### [Exercise prompt]
Exactly and only the lines from the line holding "Spoken language: Polish" to the end of the records should be reproduced. Leave pictures out.

### [Extracted records]

============================================================

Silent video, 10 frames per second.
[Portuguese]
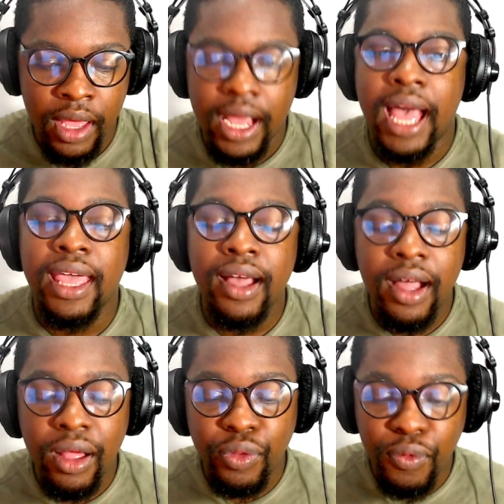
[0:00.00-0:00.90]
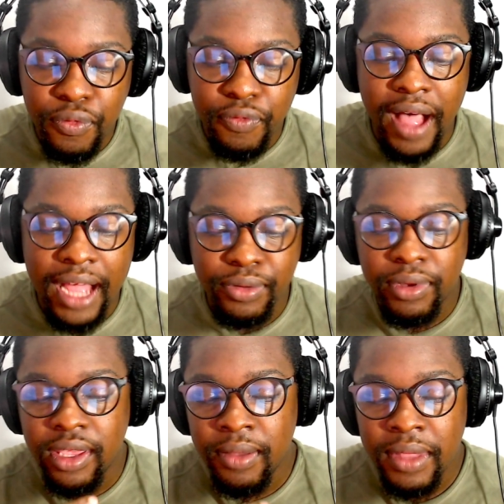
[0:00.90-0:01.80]
carregando um fardo
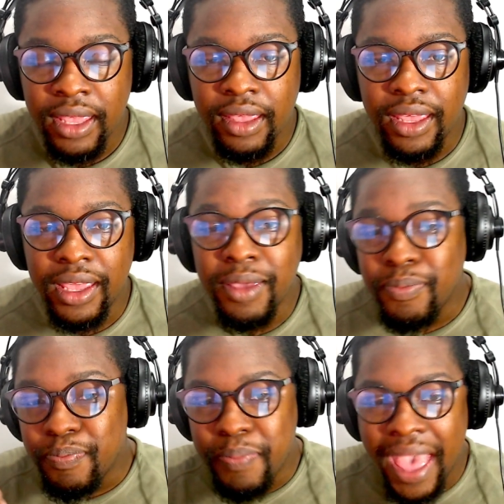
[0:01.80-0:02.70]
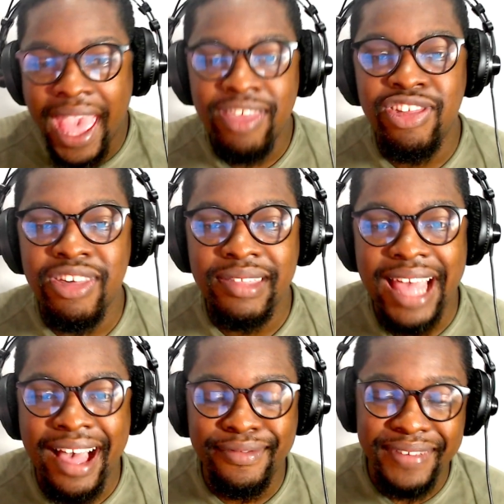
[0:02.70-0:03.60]
que impede
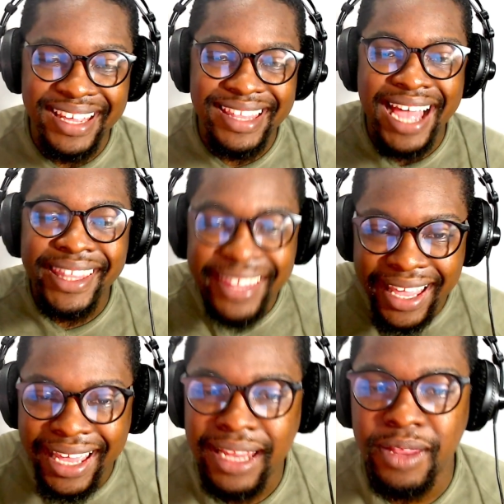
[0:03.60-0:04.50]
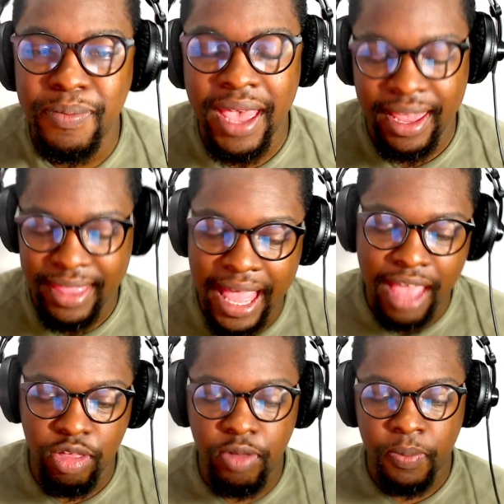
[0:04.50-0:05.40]
a verdadeira
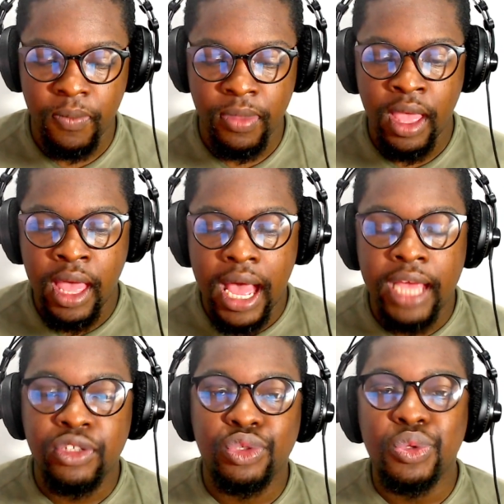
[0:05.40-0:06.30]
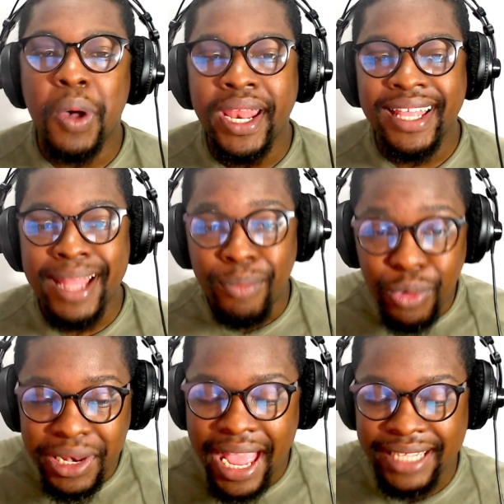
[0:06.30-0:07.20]
liberdade. A história da
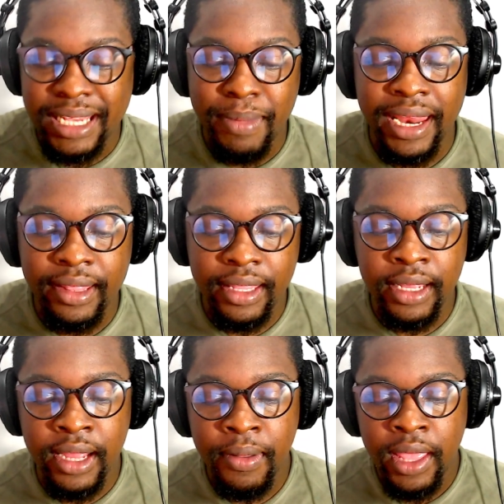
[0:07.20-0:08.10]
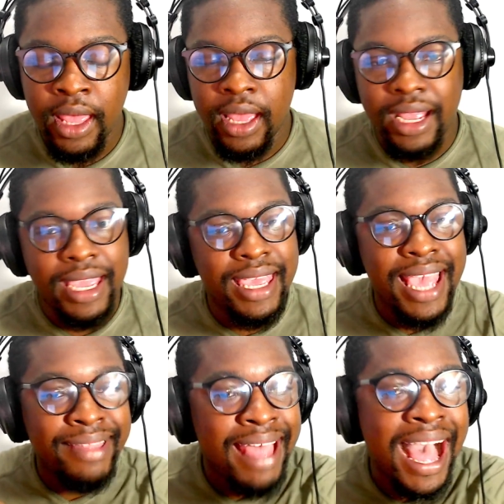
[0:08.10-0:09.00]
mulher samaritana que
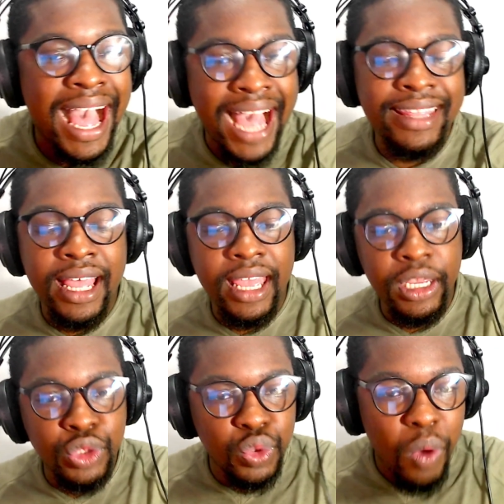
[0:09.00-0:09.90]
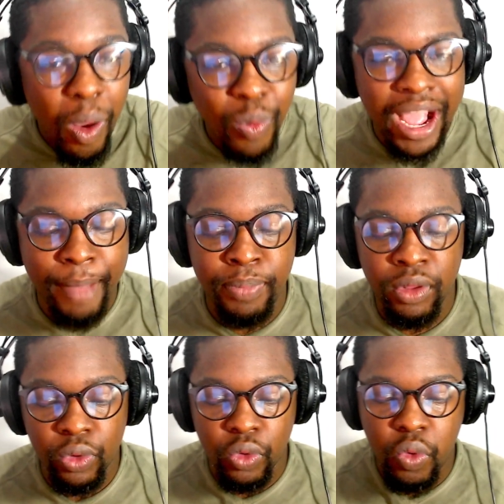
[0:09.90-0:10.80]
é narrada em João
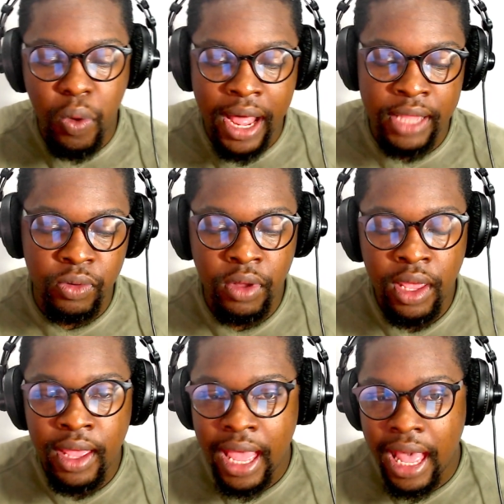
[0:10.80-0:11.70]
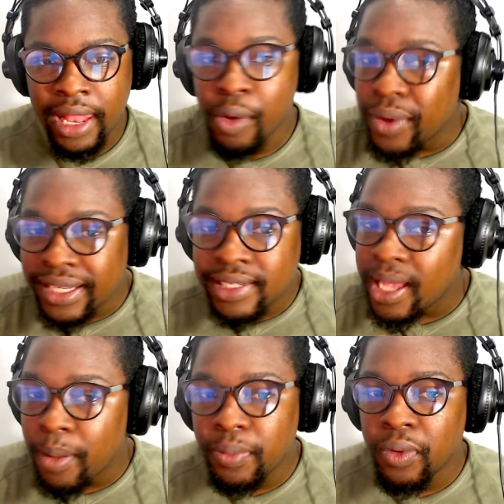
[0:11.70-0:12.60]
capítulo 4, ela é um
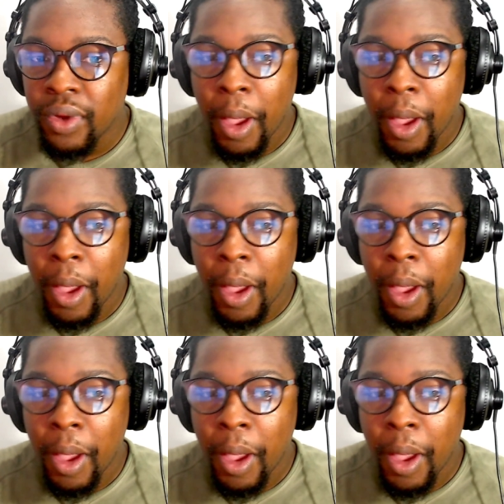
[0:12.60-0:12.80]
exemplo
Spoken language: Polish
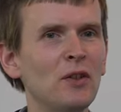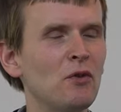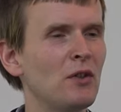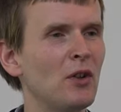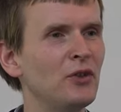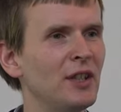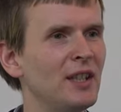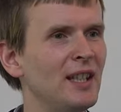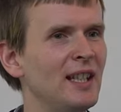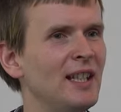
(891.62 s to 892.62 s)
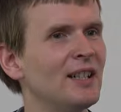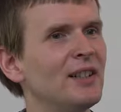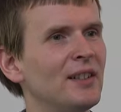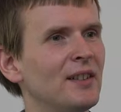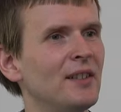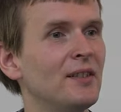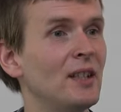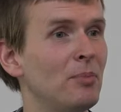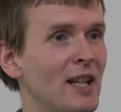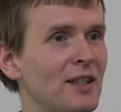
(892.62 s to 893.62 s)
W świątyni
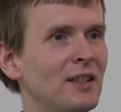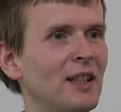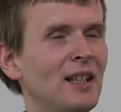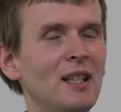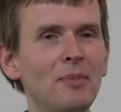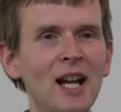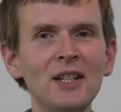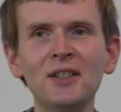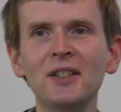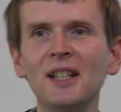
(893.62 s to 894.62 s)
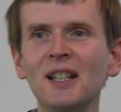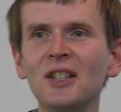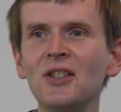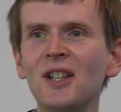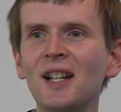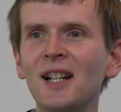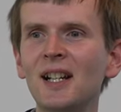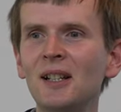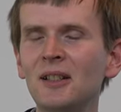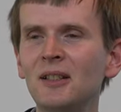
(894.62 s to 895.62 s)
niebieskiej, niebiańskiej,
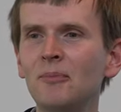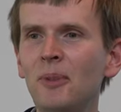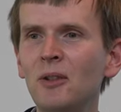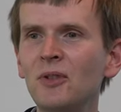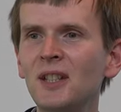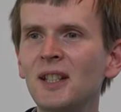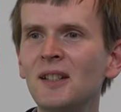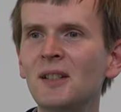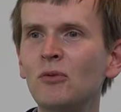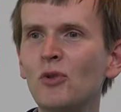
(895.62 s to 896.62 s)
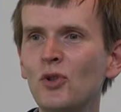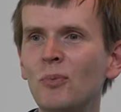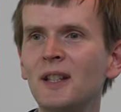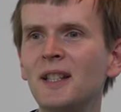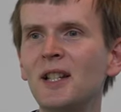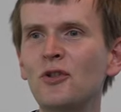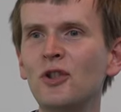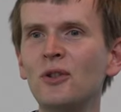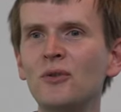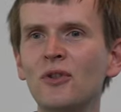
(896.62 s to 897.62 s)
gdzie y, pełni służbę na
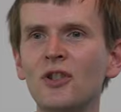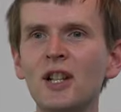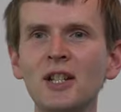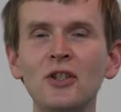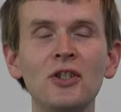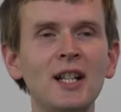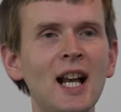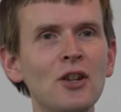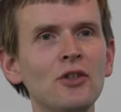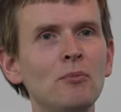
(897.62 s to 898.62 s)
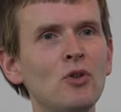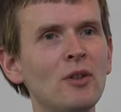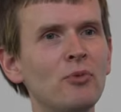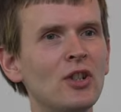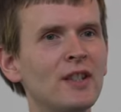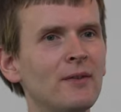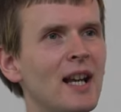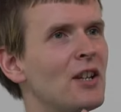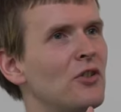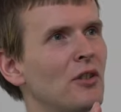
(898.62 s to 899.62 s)
naszą rzecz, gdzie każdy może przez
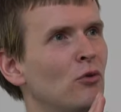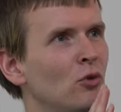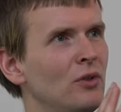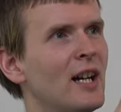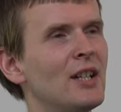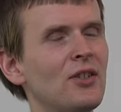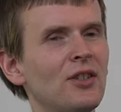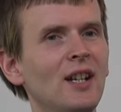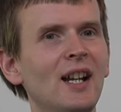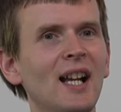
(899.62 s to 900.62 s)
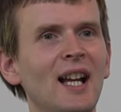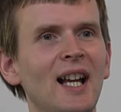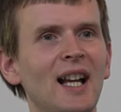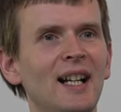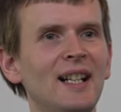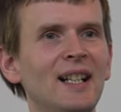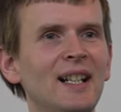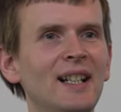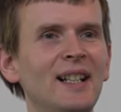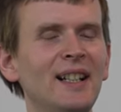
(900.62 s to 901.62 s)
wiarę się udać
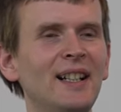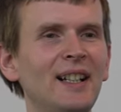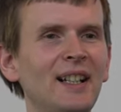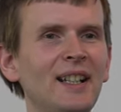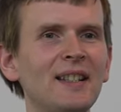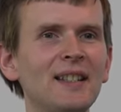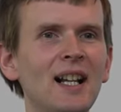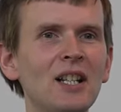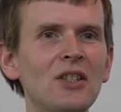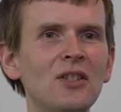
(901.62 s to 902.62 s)
e, i znaleźć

============================================================

### [Exercise result]
Spoken language: Polish
(891.62 s to 892.62 s)
(892.62 s to 893.62 s)
W świątyni
(893.62 s to 894.62 s)
(894.62 s to 895.62 s)
niebieskiej, niebiańskiej,
(895.62 s to 896.62 s)
(896.62 s to 897.62 s)
gdzie y, pełni służbę na
(897.62 s to 898.62 s)
(898.62 s to 899.62 s)
naszą rzecz, gdzie każdy może przez
(899.62 s to 900.62 s)
(900.62 s to 901.62 s)
wiarę się udać
(901.62 s to 902.62 s)
e, i znaleźć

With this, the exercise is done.